The things that come from Ireland
are computers, butter and grass as it is always green there. I think the
Titanic came from Ireland
but the iceberg didn’t. They must have cows there as well as the butter comes
from them and they must eat the grass. There are lots of things that come from
there and so many I could fill pages and pages and
pages and lots more pages just telling you what comes from Ireland.
Ireland
today is quite a modern country. They have buses and trains and they have
motorways but only a few. They are in Urope but we
went there and you had to go to Wales
first and I thought we were going the wrong way. I couldn’t understand anybody
there so I just talked to my mum and dad. I saw lots of hills and mountains and
sheep so they must get butter from them as well. The sea was nice but I got
stung by a jellyfish and had to sit in a hospital for a long time. They have
hospitals as well and I saw lots of Irish Doctors and nurses. At home I’ve been
to the hospital there and there are more doctors and nurses there and lots of
them are Irish as well but there are more Indian. I like Ireland
and I was sick on the ferry twice but somebody cleaned it up for me and mummy
could have a drink. She was cross with daddy as he had touched a lady’s bottom
but he said he was just being friendly but mummy was very very
very cross.
To finish Ireland
has come a long way from people running about with sticks but they do play that
funny game with sticks now but that doesn’t matter. The Irish people are
friendly and always drunk but they do seem happy and they make lots things in Ireland
and they must be important as Tony Blair talked at their teashop and they
talked for a long time. There are lots of Irish people in America
but they aren’t proper Irish they just think they are Irish. I liked Ireland
but I wouldn’t like to live there. I can understand my doctor, a Doctor Singh
but I couldn’t understand them at all in Ireland
espeshully when they were drunk. My dad says that
they are all Paddies but I don’t know.

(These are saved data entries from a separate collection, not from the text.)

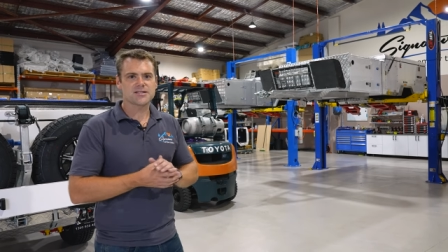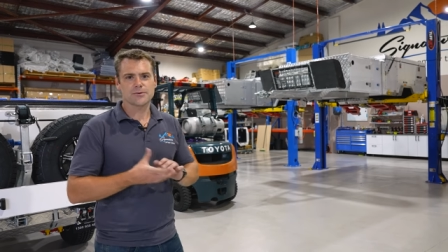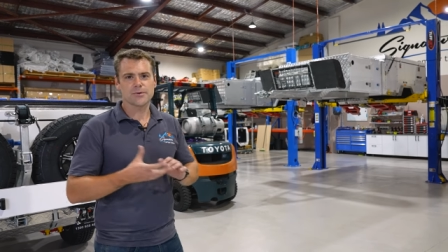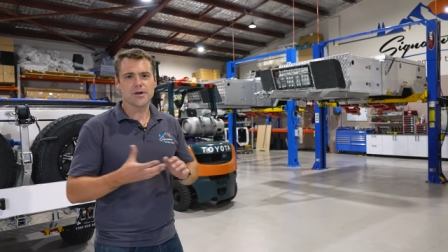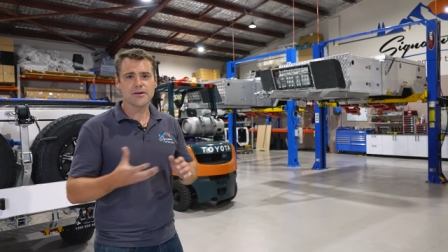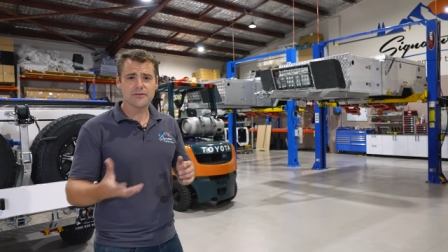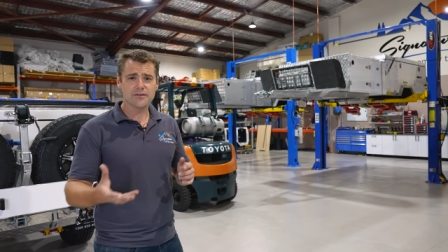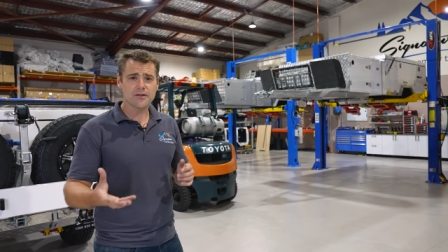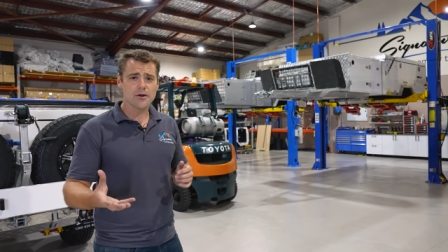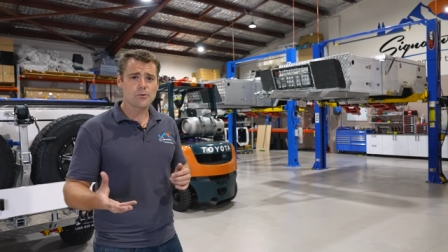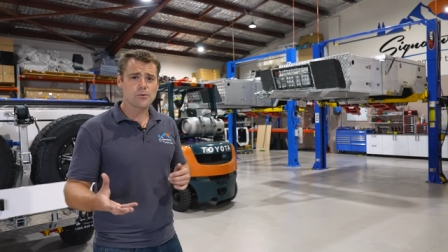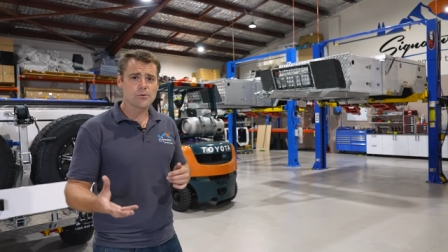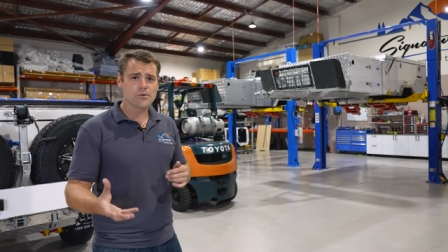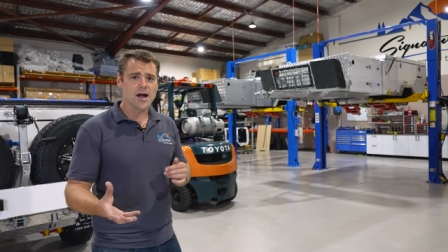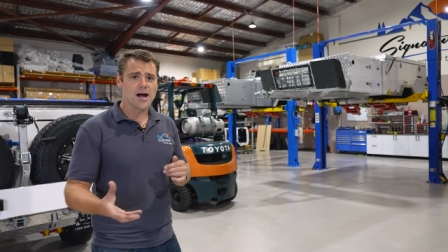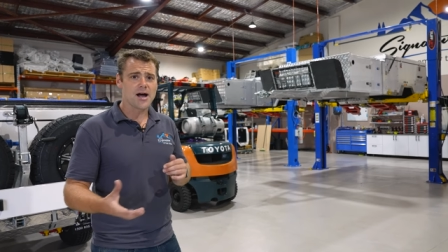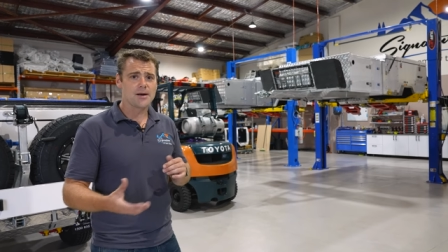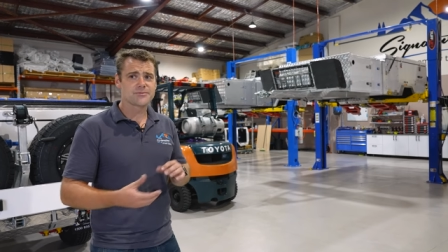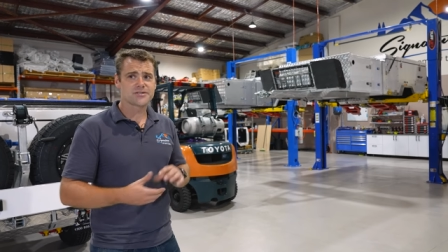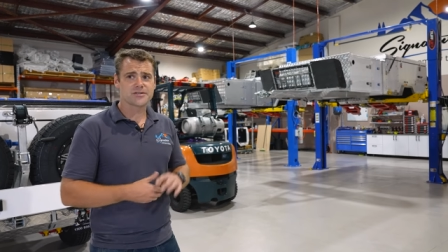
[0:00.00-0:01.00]
So even though all the
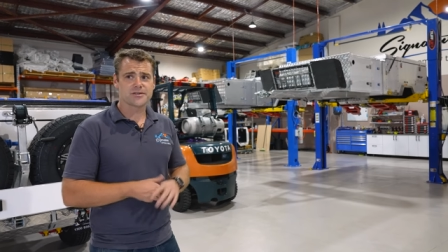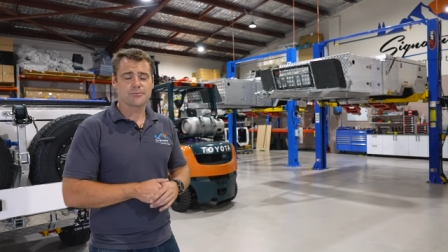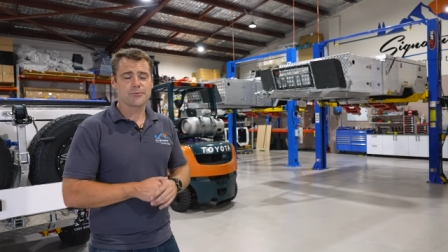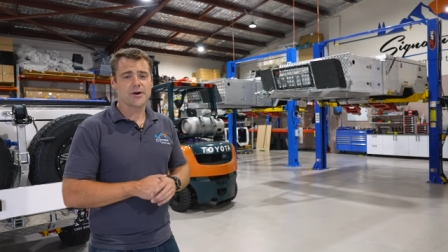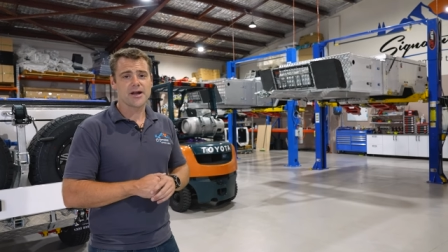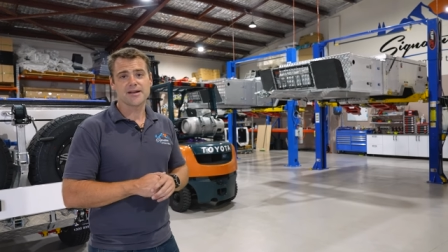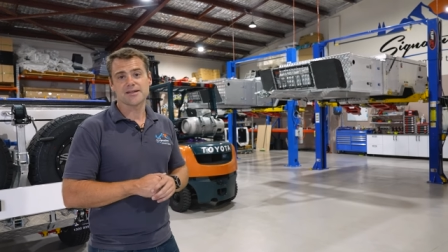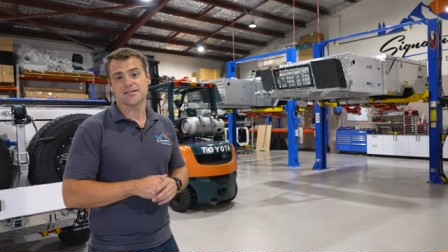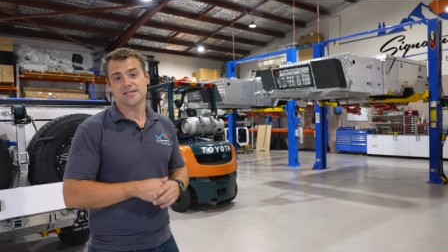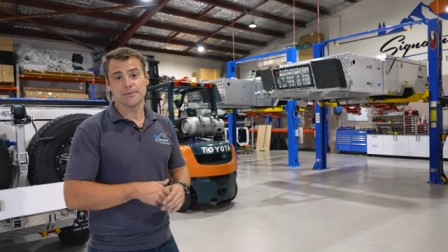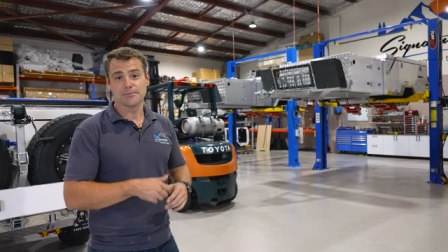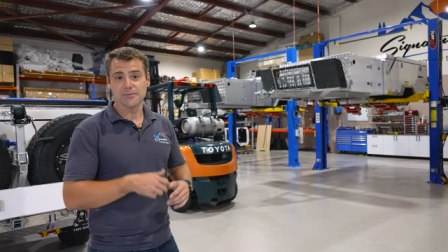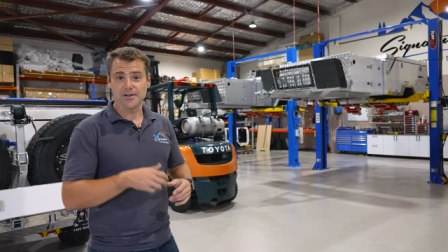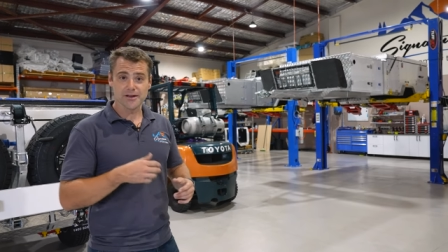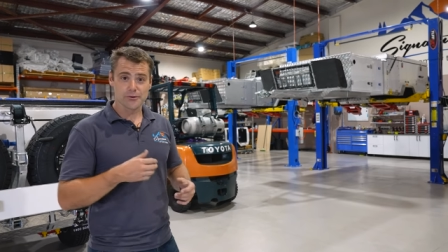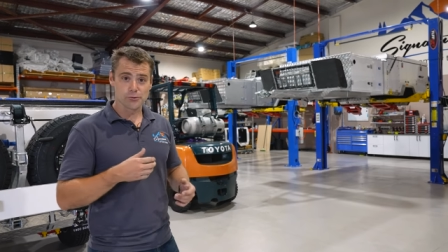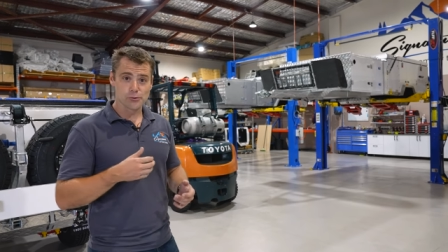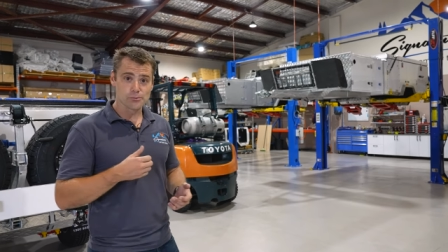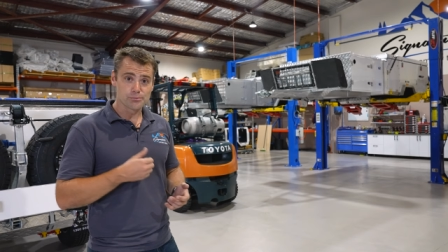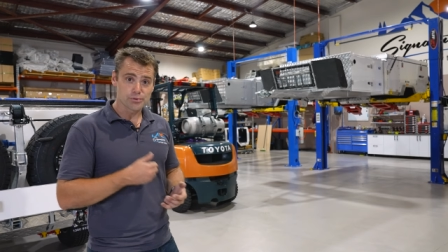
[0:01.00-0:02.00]
hubs in the brake
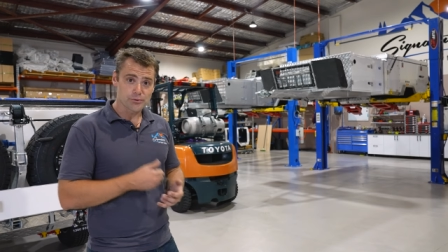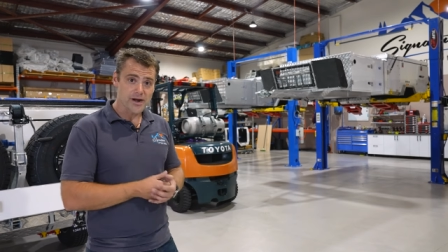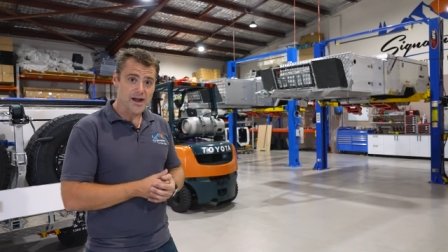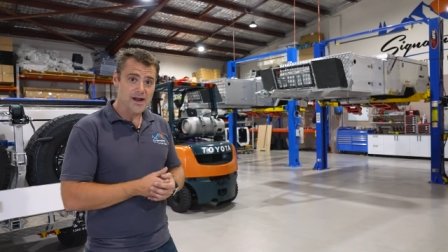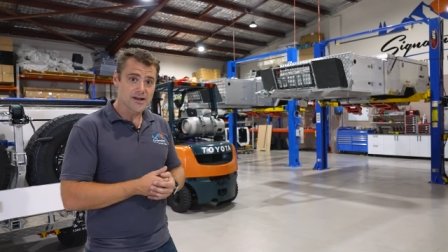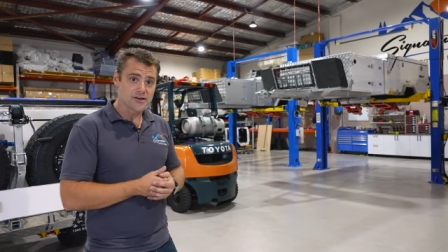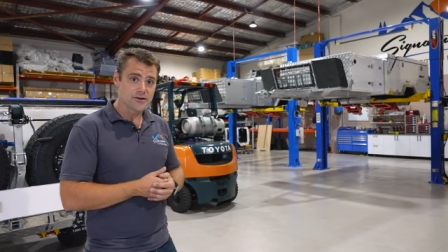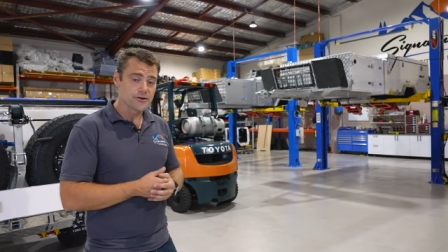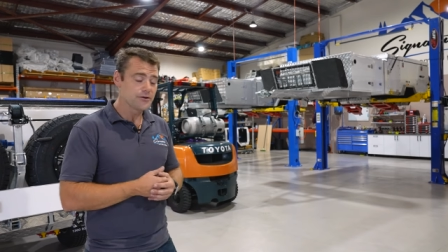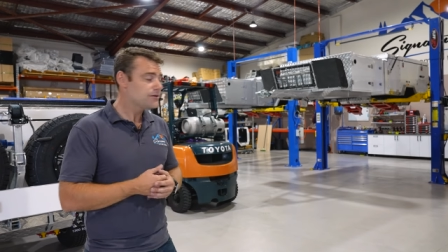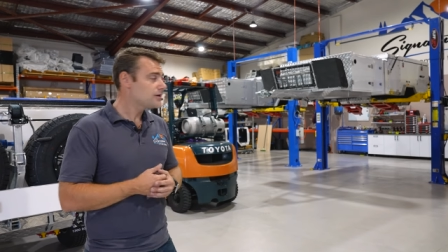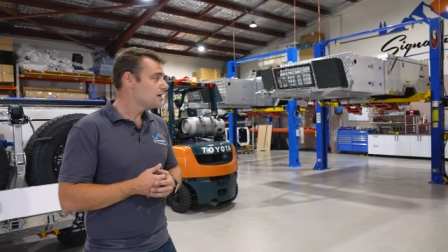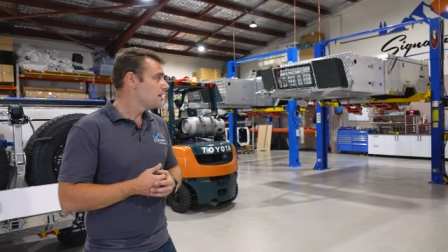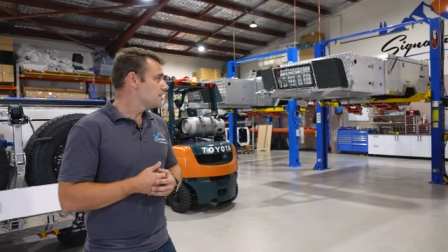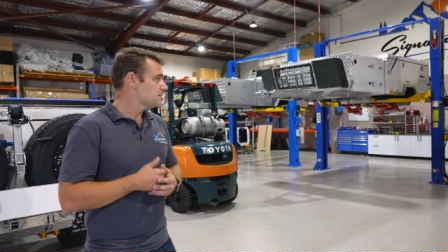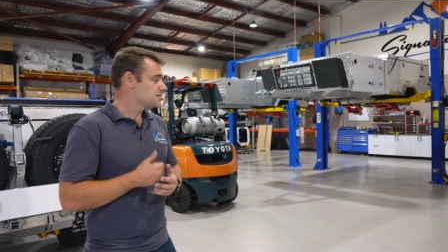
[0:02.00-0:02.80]
assembly are all brand new,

I did hear about somebody called doyle but I never met him.
THE END
I tracked down Lardbucket McNasty at the Peckham Hilton. He
was having lunch there and a large plate of truffles and brown sauce was on the
table. A bottle of Chateaux East Sussex was in the wine cooler and looked
almost empty.
“I was totally manipulated,” he told me. “The BNP used me as
part of a smear campaign against Peter Hain, the Northern
Ireland Secretary. They twisted things, they
always twist things. There’s one who I only know as RA but he can sure twist
things. He can open a pickle jar with his arrse, that’s how much he can twist
things” he continued.
“The exam paper I bought couldn’t have been from the real
Peter Hain. The date was 2005 and I think our Peter Hain is older than that,
even mentally. That, I won’t say it but that Scuzzy McFart had his thumb over
the date and yes, I should have checked it but I was just so excited. It just
showed a naivety of the situation, a simplistic view that I do associate with
the real Mr Hain. I have given up all associations with the BNP. It just
distracted people from the real message I was trying to make and the membership
fees have gone up three times already. I will not be attending the St George’s
Day march, dress smart but casual and boots optional as I feel that there is
some sort of political motivation at work although most of the members don’t
realise it.” he told me.
“I apologise unreservedly to Mr Hain the politician and to
Peter Hain the schoolboy who attends the St Mary’s Protestant School of Quite
Early Saints in Dublin, Dublin
in Lincolnshire. I no longer play
badminton and while I continue watching Millwall, I will be confining myself to
just watching the football.” he added.
Asked about his next project, he told me “I’m working on an
expose on a woman, who for now will remain nameless
but she’s had a rather large hairdresser’s bill for a certain period in time
and it does warrant a much closer look. Using all my journalistic skills, I now
have access to her hairdresser, her bricklayer, her plasterer and the large
team of scaffolders who accompanied her on her husband’s work. She’s a
beautiful woman” he added ordering his third bottle of wine. “And she needs to
stay beautiful” he added drinking from the bottle. “But at what price?” he
asked rhetorically, collapsing into his truffles.